Il Vaticano: un «fatto orribile, incredibile, siamo costernati». E’ la reazione a caldo di padre Federico Lombardi, portavoce del Vaticano, alla notizia dell’uccisione di monsignor Padovese. Il vicario dell’Anatolia avrebbe dovuto partecipare, da domani, alla visita del Papa a Cipro, e ricevere da lui, insieme agli altri responsabili e patriarchi cattolici della regione, il documento preparatorio del prossimo Sinodo sul Medio Oriente, in cui si parla anche delle violenze contro i cristiani. «Cio che è accaduto – ha detto padre Lombardi – è terribile, pensando anche ad altri fatti di sangue in Turchia, come l’omicidio alcuni anni fa di don Santoro. Preghiamo perchè il Signore lo ricompensi del suo grande servizio per la Chiesa e perchè i cristiani non si scoraggino e, seguendo la sua testimonianza così forte, continuino a professare la loro fede nella regione».

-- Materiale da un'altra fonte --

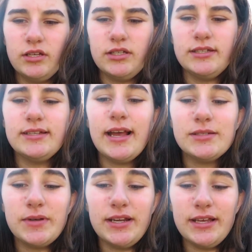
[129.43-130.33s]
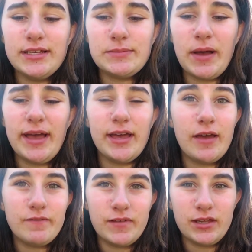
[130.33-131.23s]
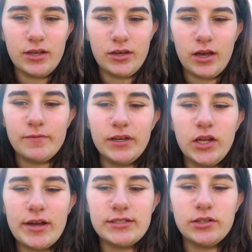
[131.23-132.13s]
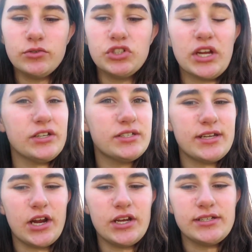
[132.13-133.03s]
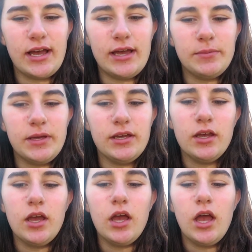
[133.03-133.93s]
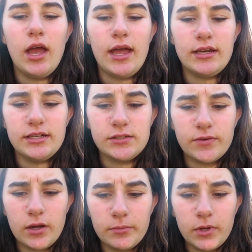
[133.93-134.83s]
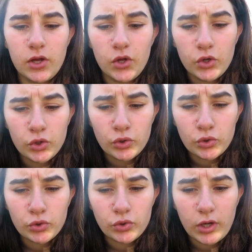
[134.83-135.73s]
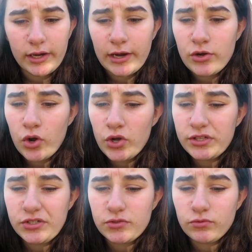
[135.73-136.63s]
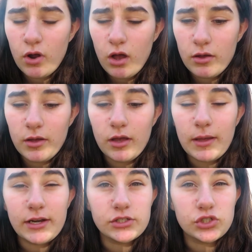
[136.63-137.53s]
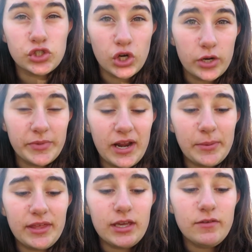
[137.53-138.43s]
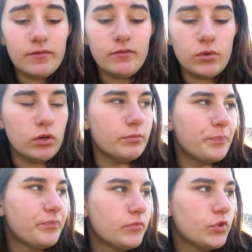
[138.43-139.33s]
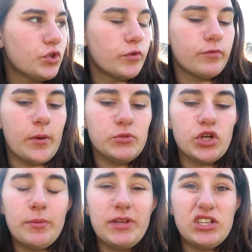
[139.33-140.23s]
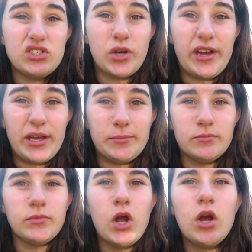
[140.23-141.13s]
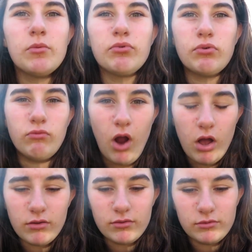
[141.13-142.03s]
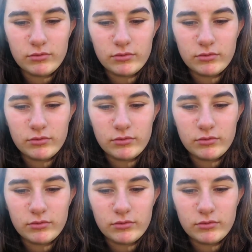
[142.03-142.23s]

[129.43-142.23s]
So this next one is by a video I did called Gender Stereotyping, and it is from, and I know this is wrong, and it's German, I believe. Well, you're from Germany, so I'm wrong.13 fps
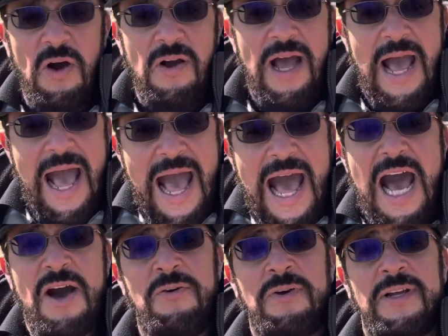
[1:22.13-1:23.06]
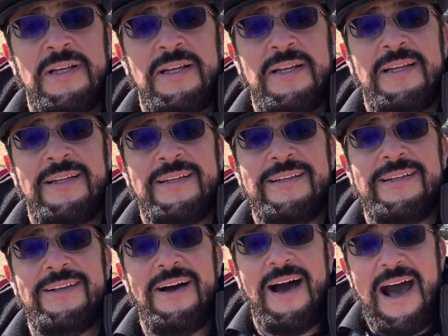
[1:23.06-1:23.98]
how
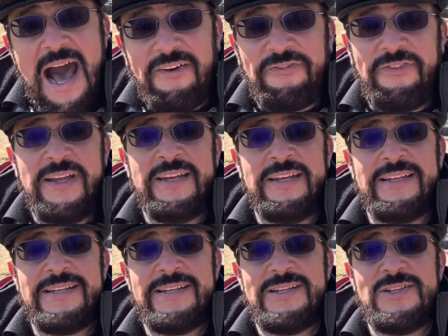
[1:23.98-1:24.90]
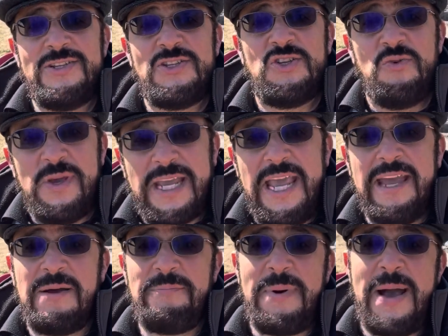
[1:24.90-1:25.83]
often do we
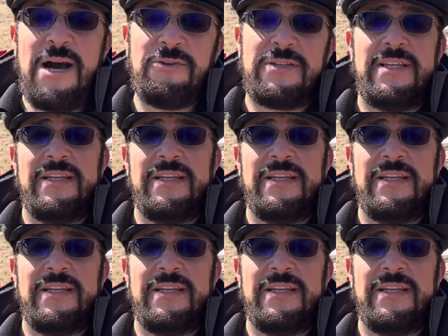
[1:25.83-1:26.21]
care aboutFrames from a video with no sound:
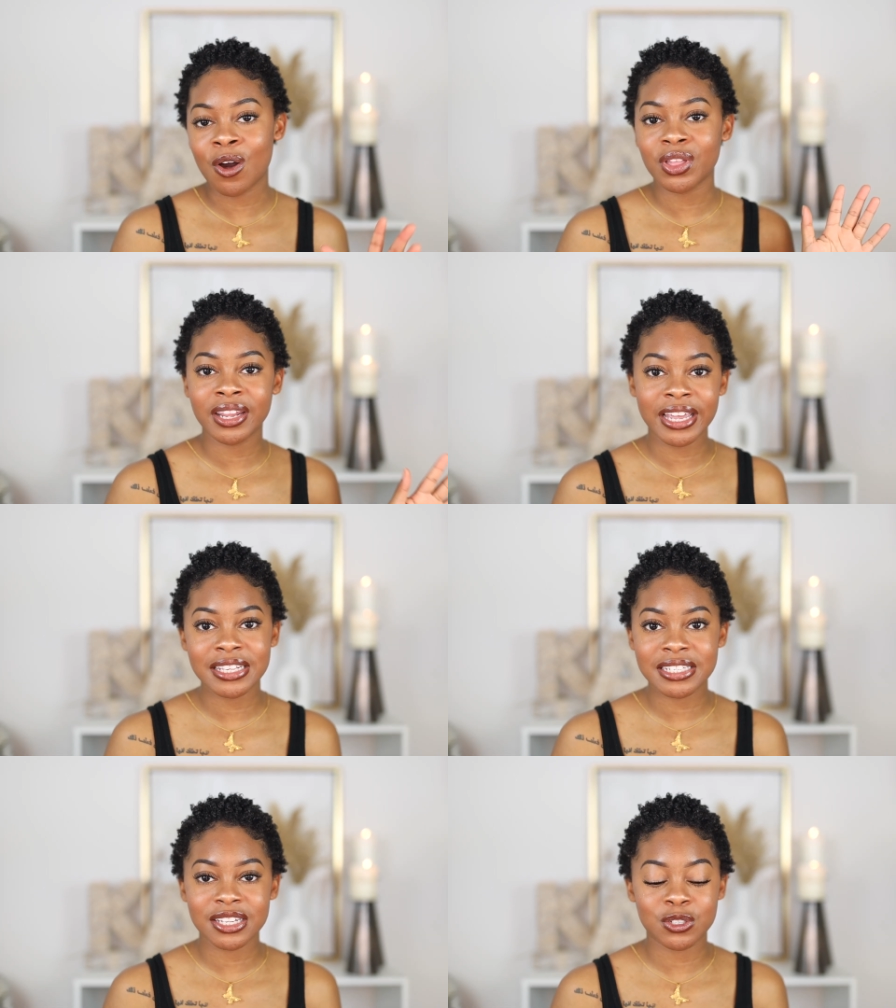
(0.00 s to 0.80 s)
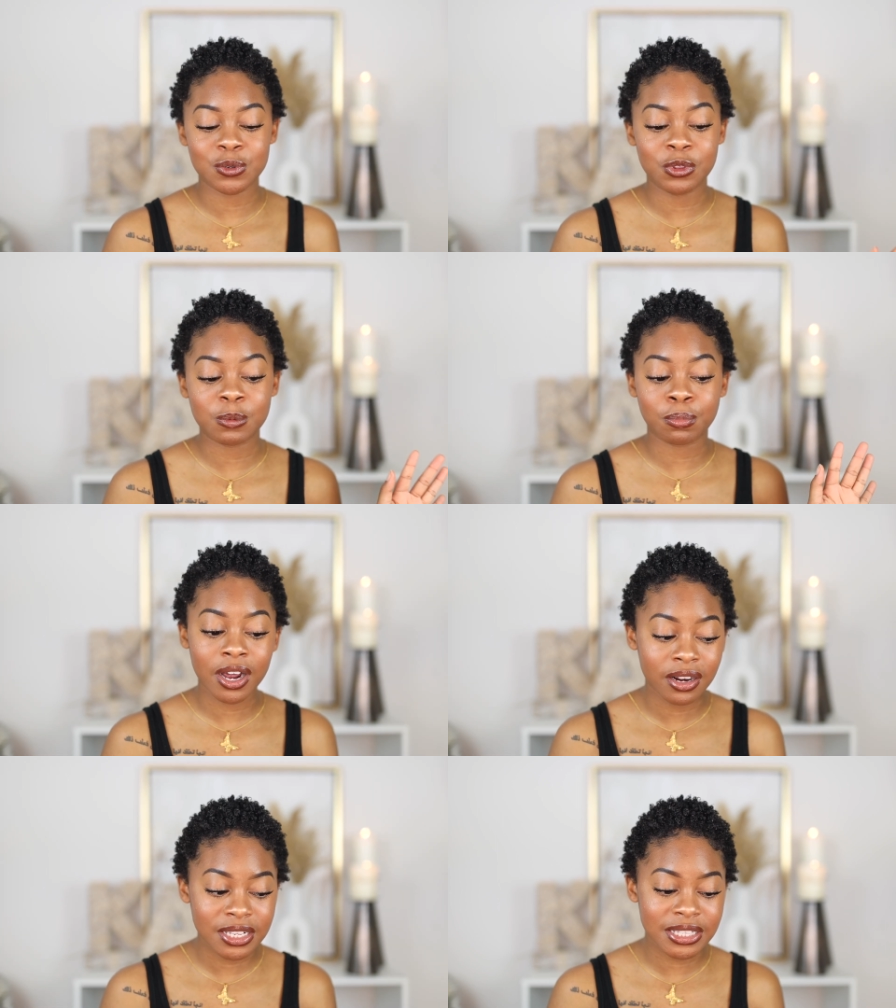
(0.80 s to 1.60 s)
All the links to the
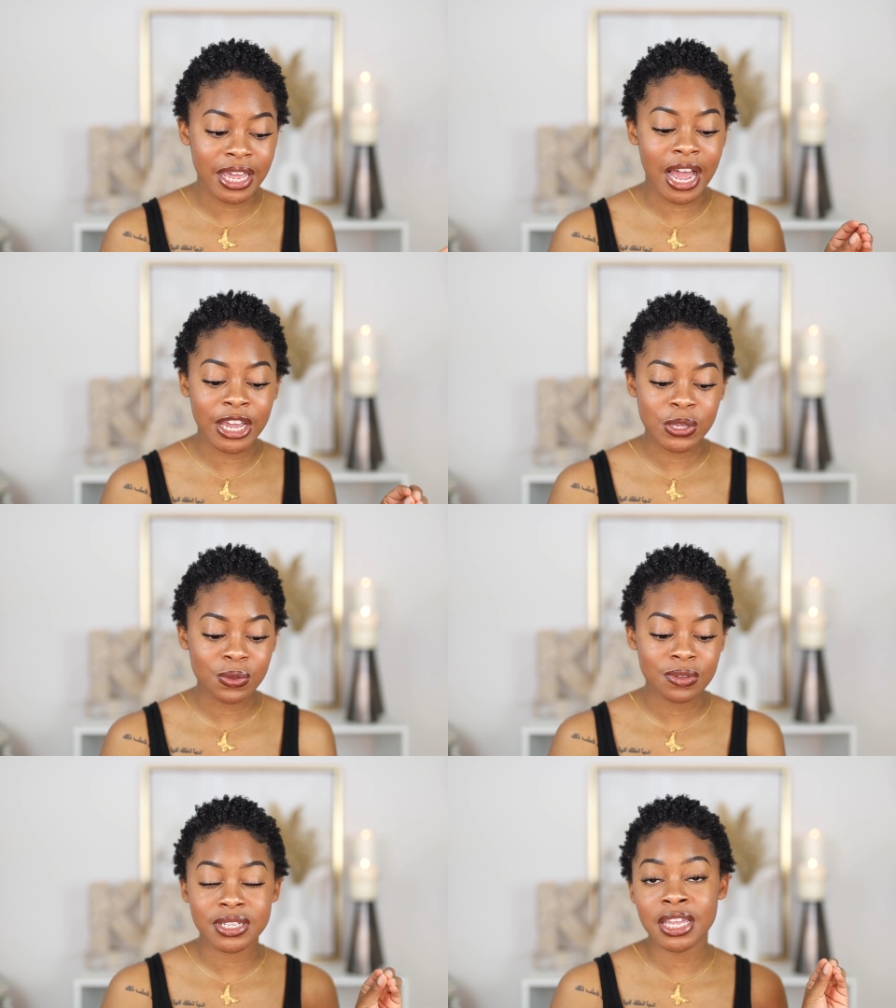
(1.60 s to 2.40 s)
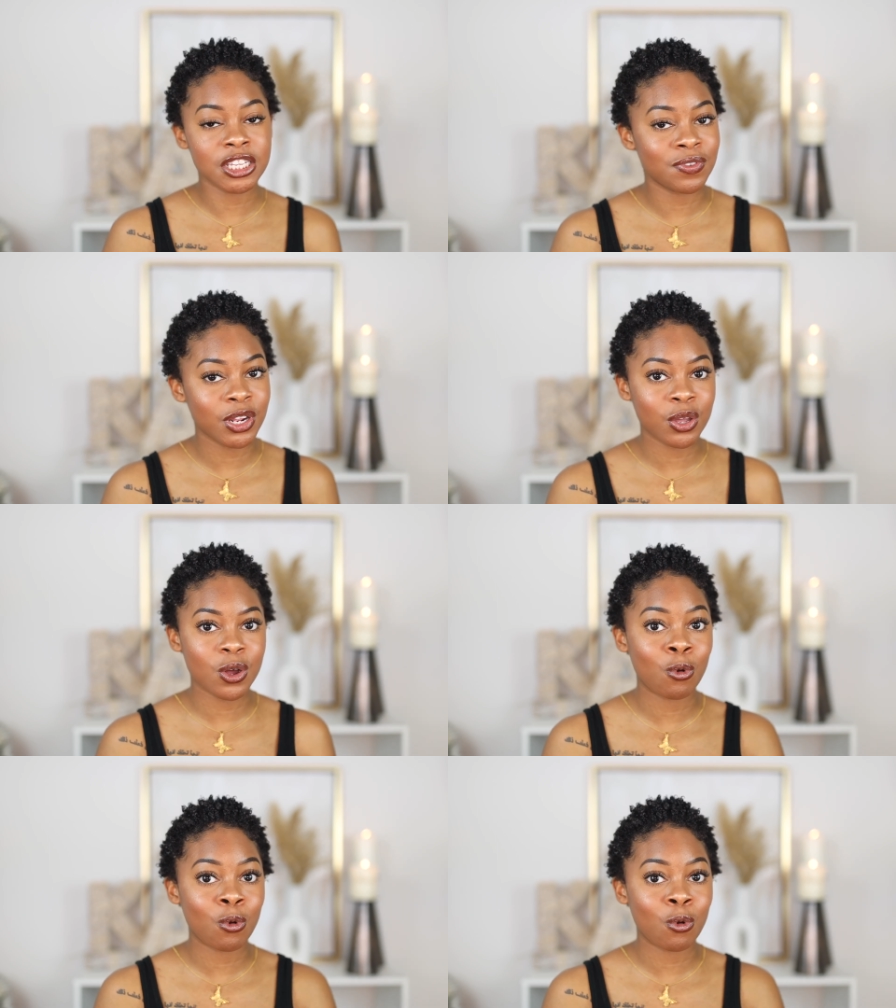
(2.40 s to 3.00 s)
products that I used in this video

Monsignor Padovese aveva scelto di essere ordinato vescovo in Turchia per esprimere meglio la sua appartenenza a una terra alla quale si sentiva legato: «Avverto come un gran onore essere cristiano con voi e per voi in questa terra di Turchia che conserva le memorie del primo cristianesimo – aveva detto in occasione della sua ordinazione – Il mio amore per l’Anatolia mi ha portato ad organizzare ad Efeso e a Tarso-Antiochia convegni su Pietro, Paolo e Giovanni e sui primi grandi Padri della Chiesa». In Turchia i cristiani sono lo 0,6% di una popolazione di circa 70 milioni di abatanti e i cattolici sono circa 30mila. Nel vicariato dell’Anatolia se ne contano meno di 5mila, con 7 parrocchie, 3 sacerdoti diocesani, 14 religiosi e 12 religiose.

Luigi Padovese fece il 4 ottobre 1965 la sua prima professione nei frati cappuccini e tre anni dopo quella solenne. Il 16 giugno 1973 fu ordinato sacerdote. Professore titolare della cattedra di Patristica alla Pontificia Università dell’Antonianum, era stato per 16 anni direttore dell’Istituto di Spiritualità di quella università. Professore invitato alla Pontificia Università Gregoriana e alla Pontificia Accademia Alfonsiana, per dieci anni era stato visitatore del Collegio Orientale di Roma per la Congregazione delle Chiese Orientali. Era anche consulente della Congregazione per le Cause dei Santi.

«L’uccisione di monsignor Padovese colpisce profondamente tutti gli italiani, indipendentemente dalle loro scelte di fede, e preoccupa molto in ordine alla situazione che si sta determinando in Turchia. Chiediamo al governo un’informativa urgente al Parlamento che chiarisca l’esatta dinamica dei fatti e un intervento immediato di grande spessore ed efficacia nei confronti della Repubblica Turca, cui tutti noi siamo legati di rapporti di profonda amicizia». Così il leader dell’Udc Pier Ferdinando Casini.